What Resources Are Available For Train Staff After A Fatal Incident?
Twenty-one people died from train-related incidents in Illinois last year. That's the second most train-related deaths of any state.
The effect on victims and their families is fairly obvious. But what happens to the railroad employees when that kind of trauma occurs, and how do they cope?
It was a sunny day during one of Kathy Guy's shifts as a locomotive engineer. When she saw a man in a car coming closer to her moving train, she thought for sure he would stop. When it became apparent he wasn't going to, she applied the emergency brakes.
"Their mindset is, you're gonna stop and let them go by," Guy said. "But that's not practical; that's not the way it works."
But, Guy says, that only does so much at a moment's notice, since it takes about a mile for a train to stop. As a result, the man's car ended up going under the train wheels.
"I didn't know if he was injured, if he was killed or what," she said.
Fortunately, Guy says, the man didn't die -- he escaped the incident with only a small cut above his eyebrow.
"And he was extremely angry at me, because I didn't stop," Guy said.
Guy has not been involved in a train incident where a fatality happened in the 34 years she's worked on the railroad. She's grateful for that, because she saw what it did to her engineer father after he was involved in a fatal incident.
"My father didn't die until 1993, and even all those years later, he would still have flashbacks," Guy said. "My mom says she would wake him up in the night because he'd be, 'Stop! Stop! Don't you hear the horn?! Don't you see the train coming?!' And so it haunted him for the rest of his life."
Guy says when that happened to her father, there weren't as many mental-health resources available for him as there are for train staff today. She says conductors and engineers at that time were still expected to go to work the next day.
Today, train conductors and engineers are required to take three days off after an incident, as train staff calls it, where a death occurred. Any time after that is totally up to the discretion of the affected conductor or engineer and his or her psychological counselor.
Charles James has worked on the Union Pacific railroad for fifteen years -- fourteen of those as an engineer. He also is among those who have not experienced a death as a result of a train incident, but he knows some who have not been so lucky.
James says there are a lot of incidents that most likely were suicides; even though it still affects whomever is operating the train, there's not a lot you can do about that.
But one of James's colleagues was involved in an incident where a baby was hit by a train he was operating.

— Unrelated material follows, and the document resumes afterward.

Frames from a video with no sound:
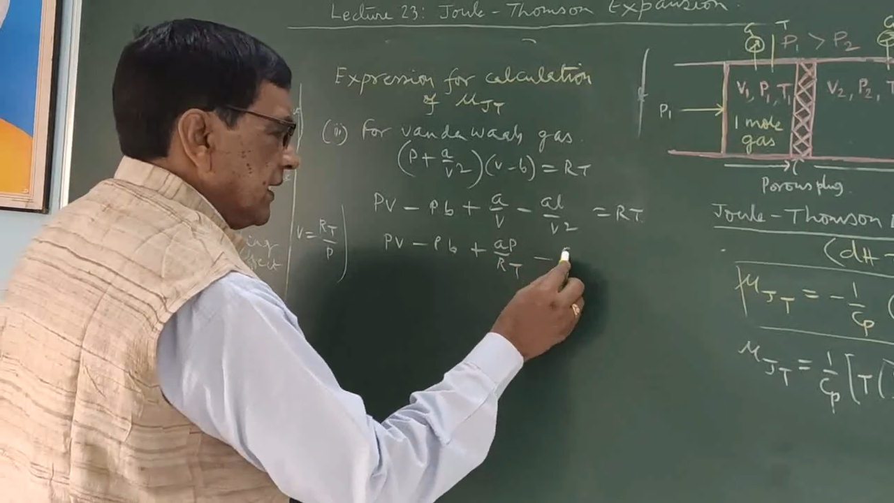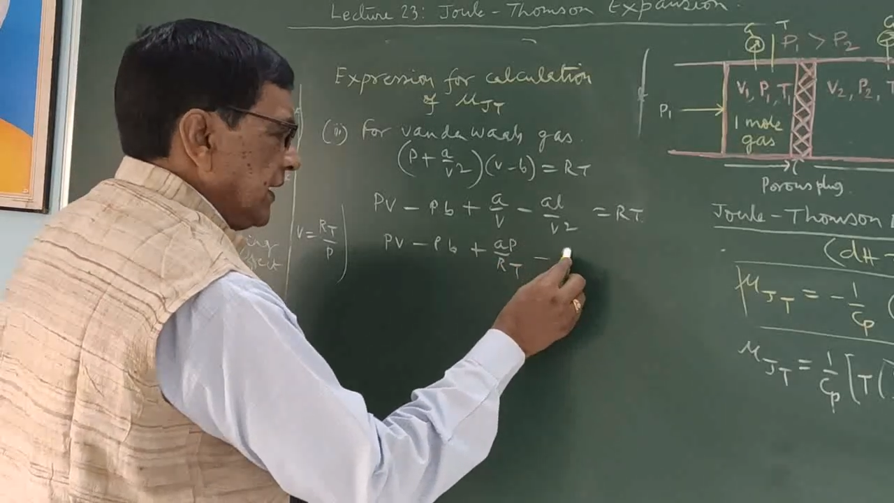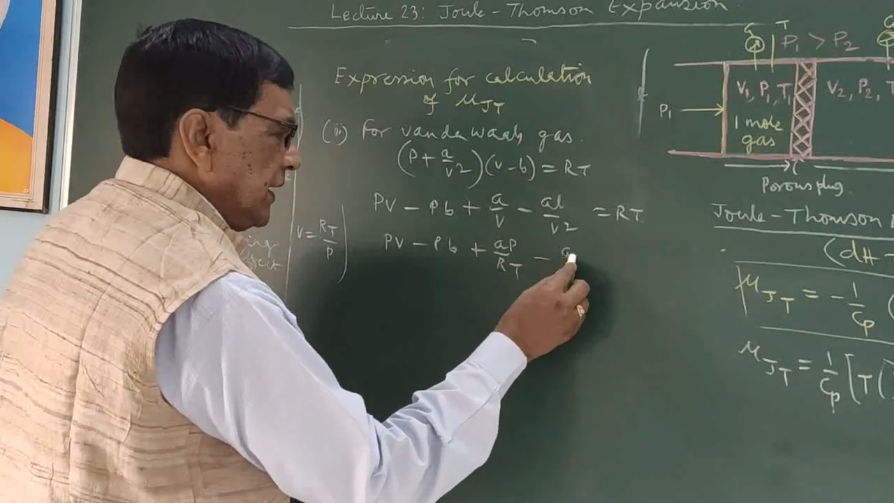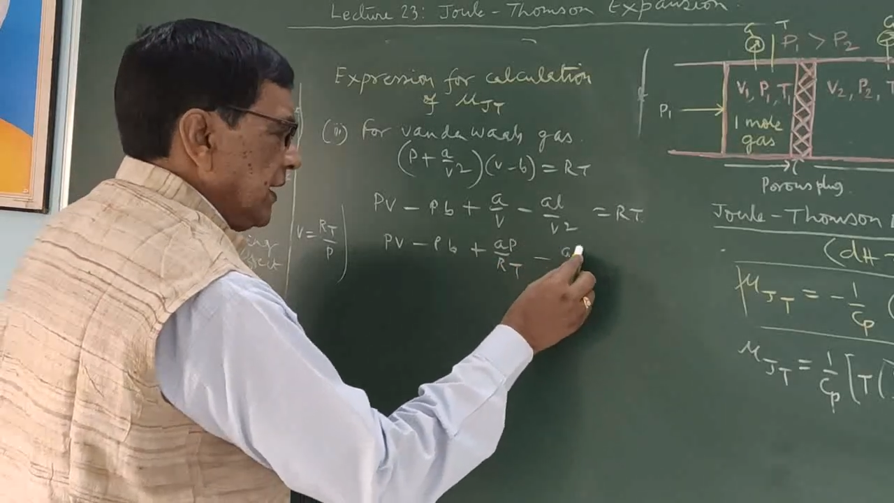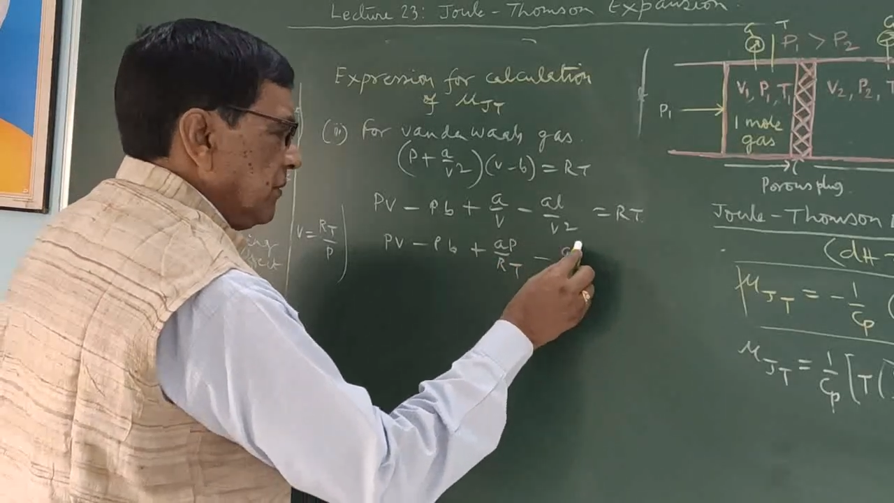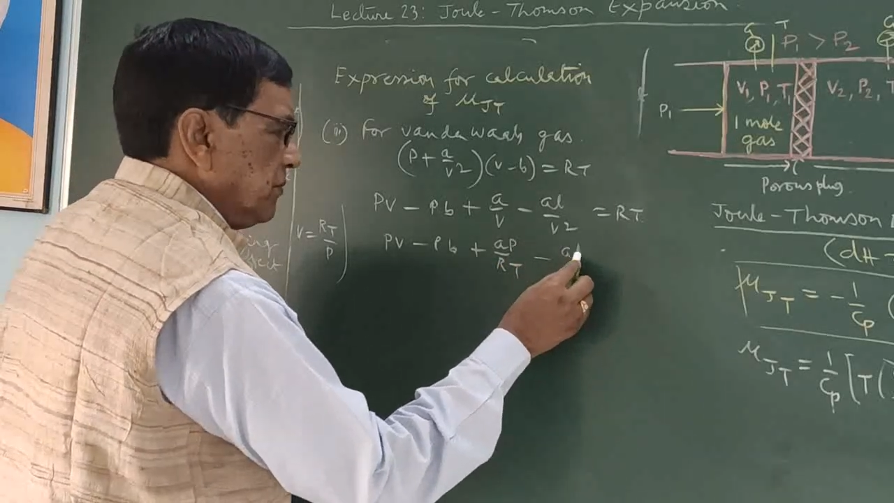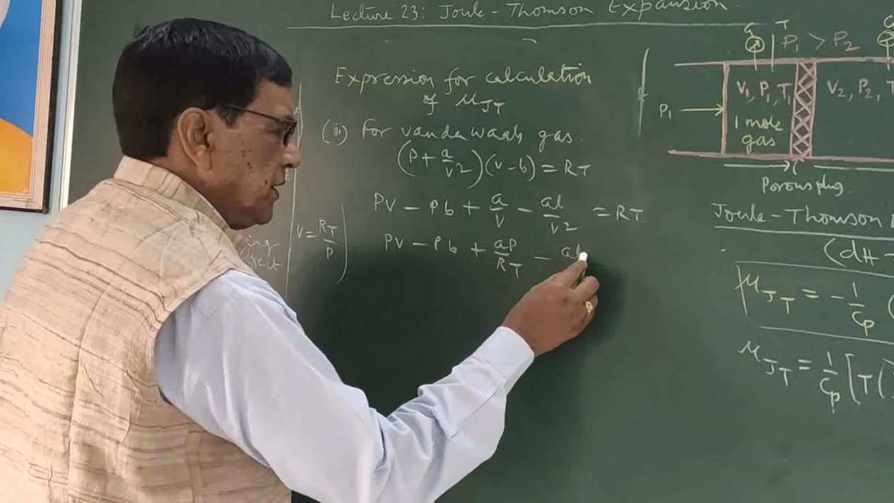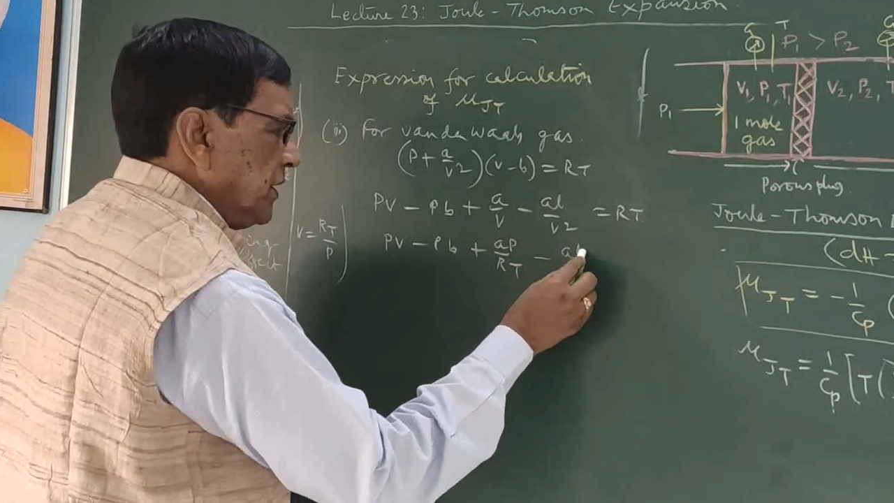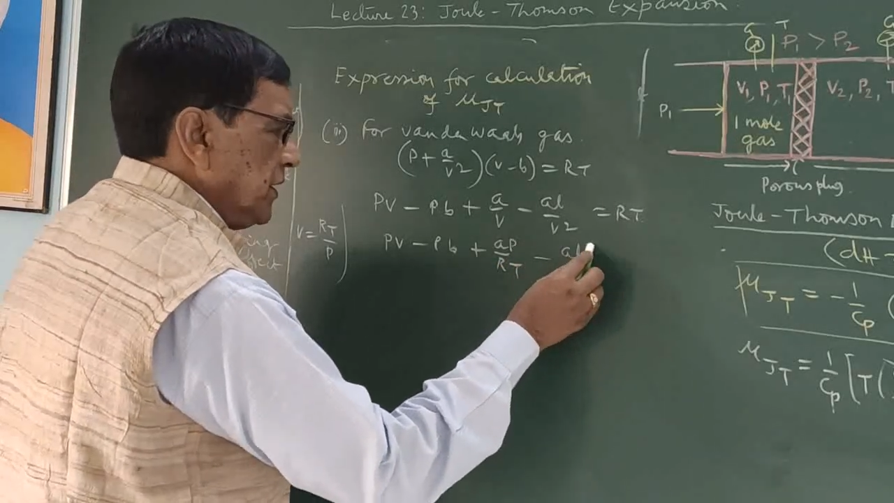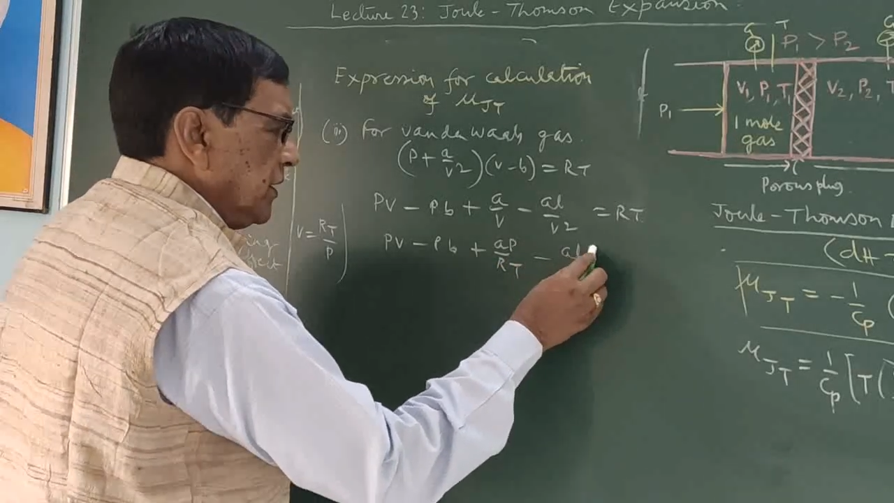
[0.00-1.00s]

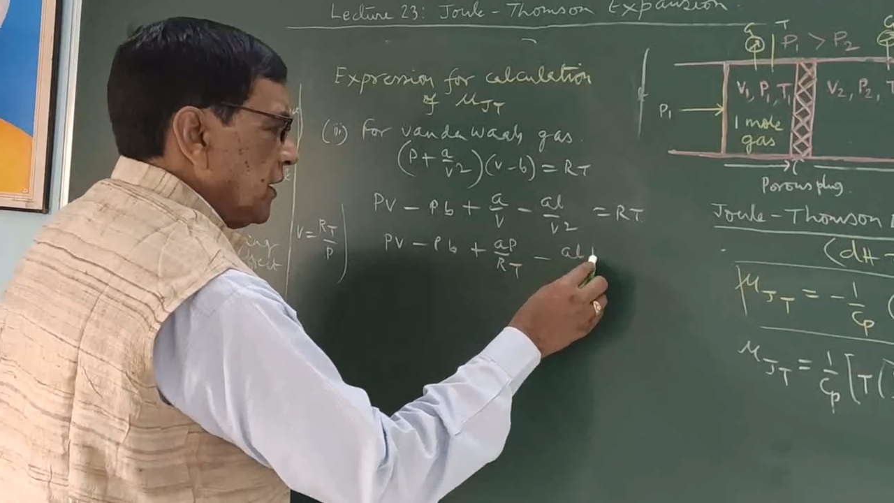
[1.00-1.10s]
AB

It took him about six months to be able to return to work.
"You know, we have a saying on the railroad," James said. "It's kinda...[you're] more likely to come back more quicker to work if it's someone older, like a person that knows better than being on the railroad track, or a person that knows better than running around the gate, but it's much harder to come back when it's a child. A lot of people have problems with that."
James's colleague, Gordon Bowe, has worked on the rails for 39 years.

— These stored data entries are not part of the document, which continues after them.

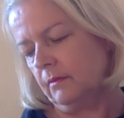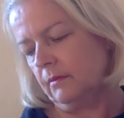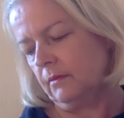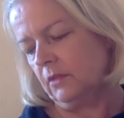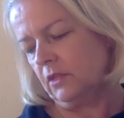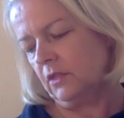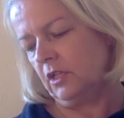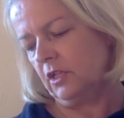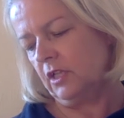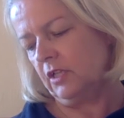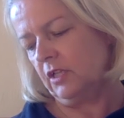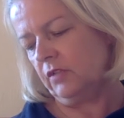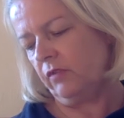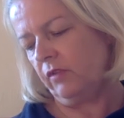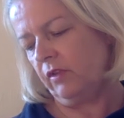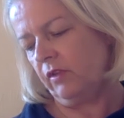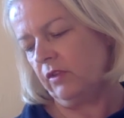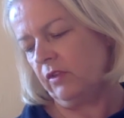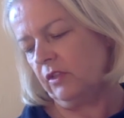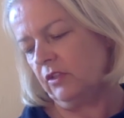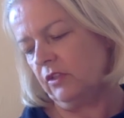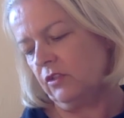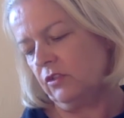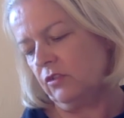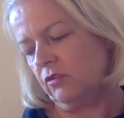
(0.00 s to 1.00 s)
Just feel
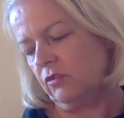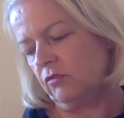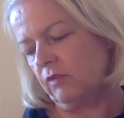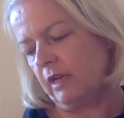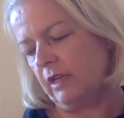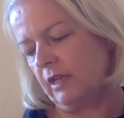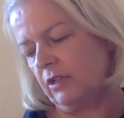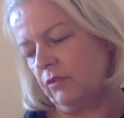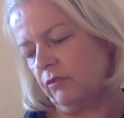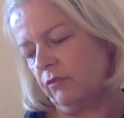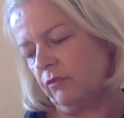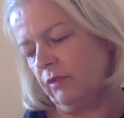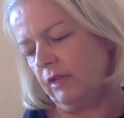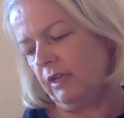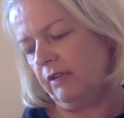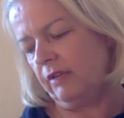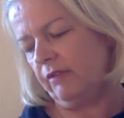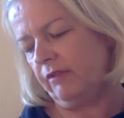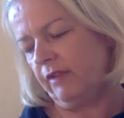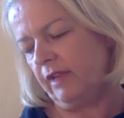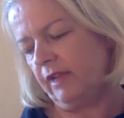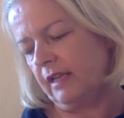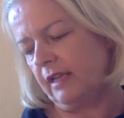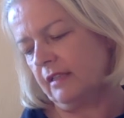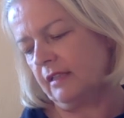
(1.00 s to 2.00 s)
the stretch
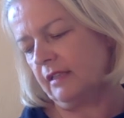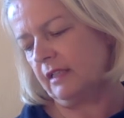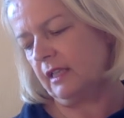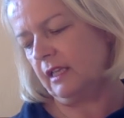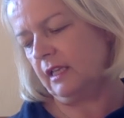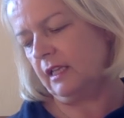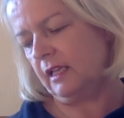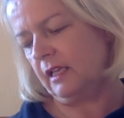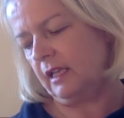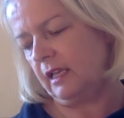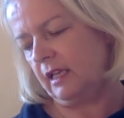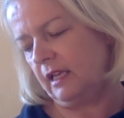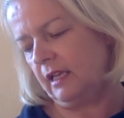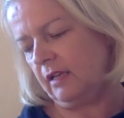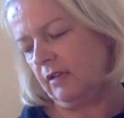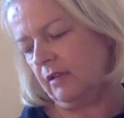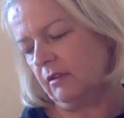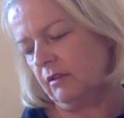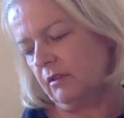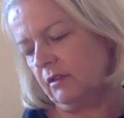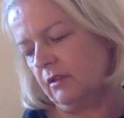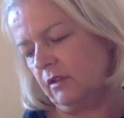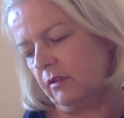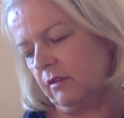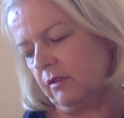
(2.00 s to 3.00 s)
reflex kick in.
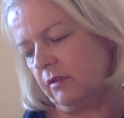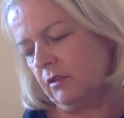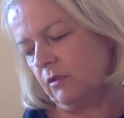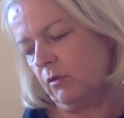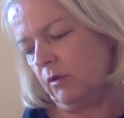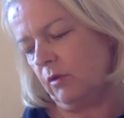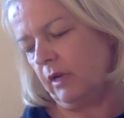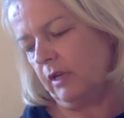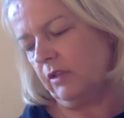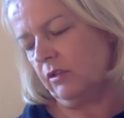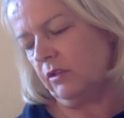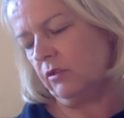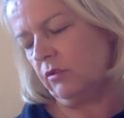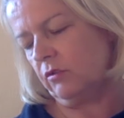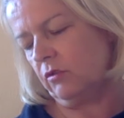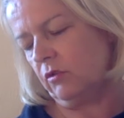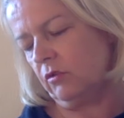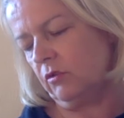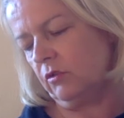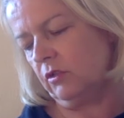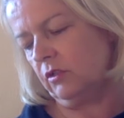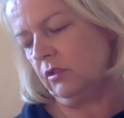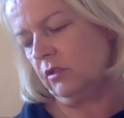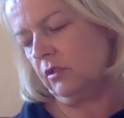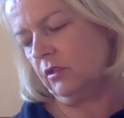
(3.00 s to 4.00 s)
So it's quite
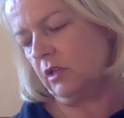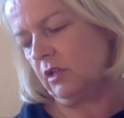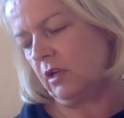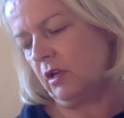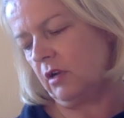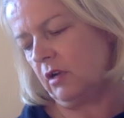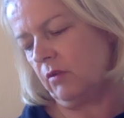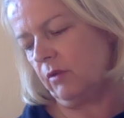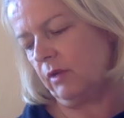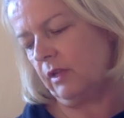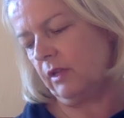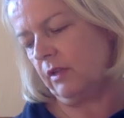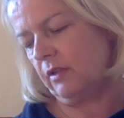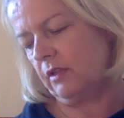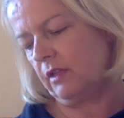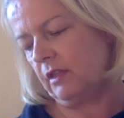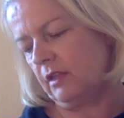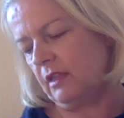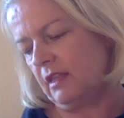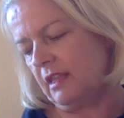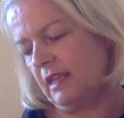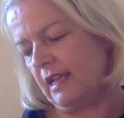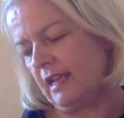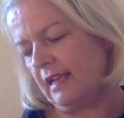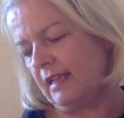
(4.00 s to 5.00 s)
strong to start with,
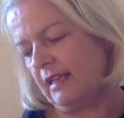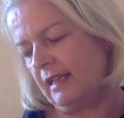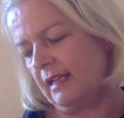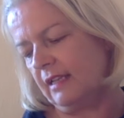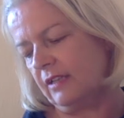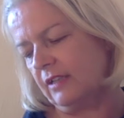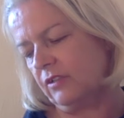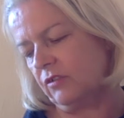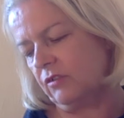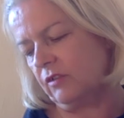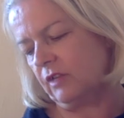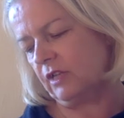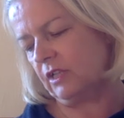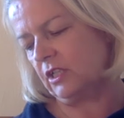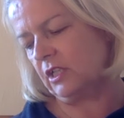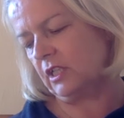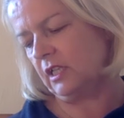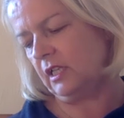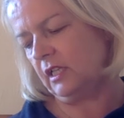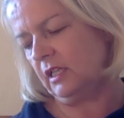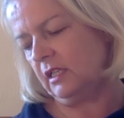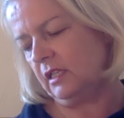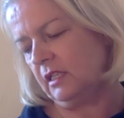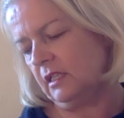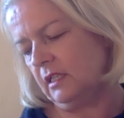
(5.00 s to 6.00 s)
and then that stretch
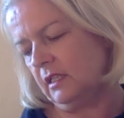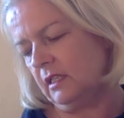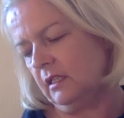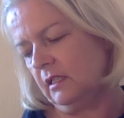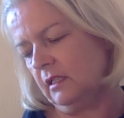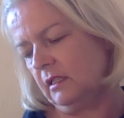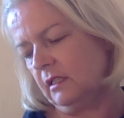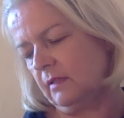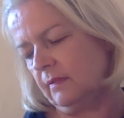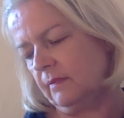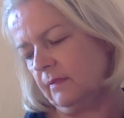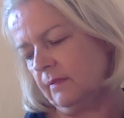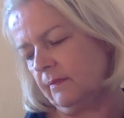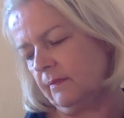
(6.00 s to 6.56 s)
eases.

"You know, almost all of our conductors and engineers, may they be male or female, are moms and dads," Bowe said. "And they can relate having kids at home, along with the firemen and the policemen that [are] first responders. So it really brings things close to home."

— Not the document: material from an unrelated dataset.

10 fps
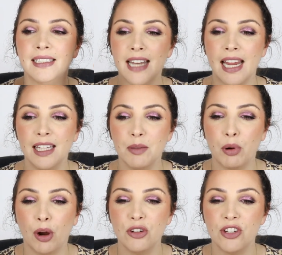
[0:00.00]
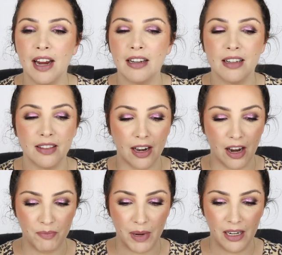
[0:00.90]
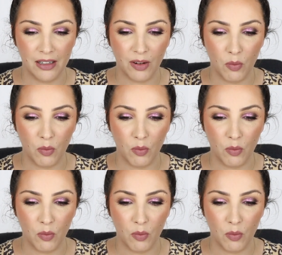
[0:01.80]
daily project that I've been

Bowe says about 50 railroads pass through Illinois, which makes it a key hub for trains. It also brings a certain kind of risk.
"As we speak now, it's approximately every three hours somebody gets hit by a train, and Illinois is either the first, second or the third top for train-crossing fatalities," Bowe said.
And Bowe knows first-hand what kind of resources are available to engineers after an incident involving a death.
"Right around 18 years ago, there was a carload of kids that were teenagers and they raced us to the crossing, went around the gate, didn't make it," Bowe said. "The driver survived, the other three did not, and it really put an impact on me."
Bowe took off only the three days available to him, but that incident got him started as a volunteer for Operation Lifesaver, a group whose members visit surrounding communities to talk about train safety.
Volunteers in the program must make at least four presentations per year, but Bowe averages about 250 presentations annually. He still works for the railroad -- and he still has flashbacks of the incident, even when he’s at a school giving a presentation.
"The weight ratio between your vehicle and the train is about 4,000 to one. That's like the weight ratio between your car running over a soda can," Bowe said.
So best-case scenario, if you cross tracks in front of a train, you could end up with a $250 fine. If you do it to try to get on the train, the conductor could throw you off.
That is, Bowe says, if you actually live to tell the tale.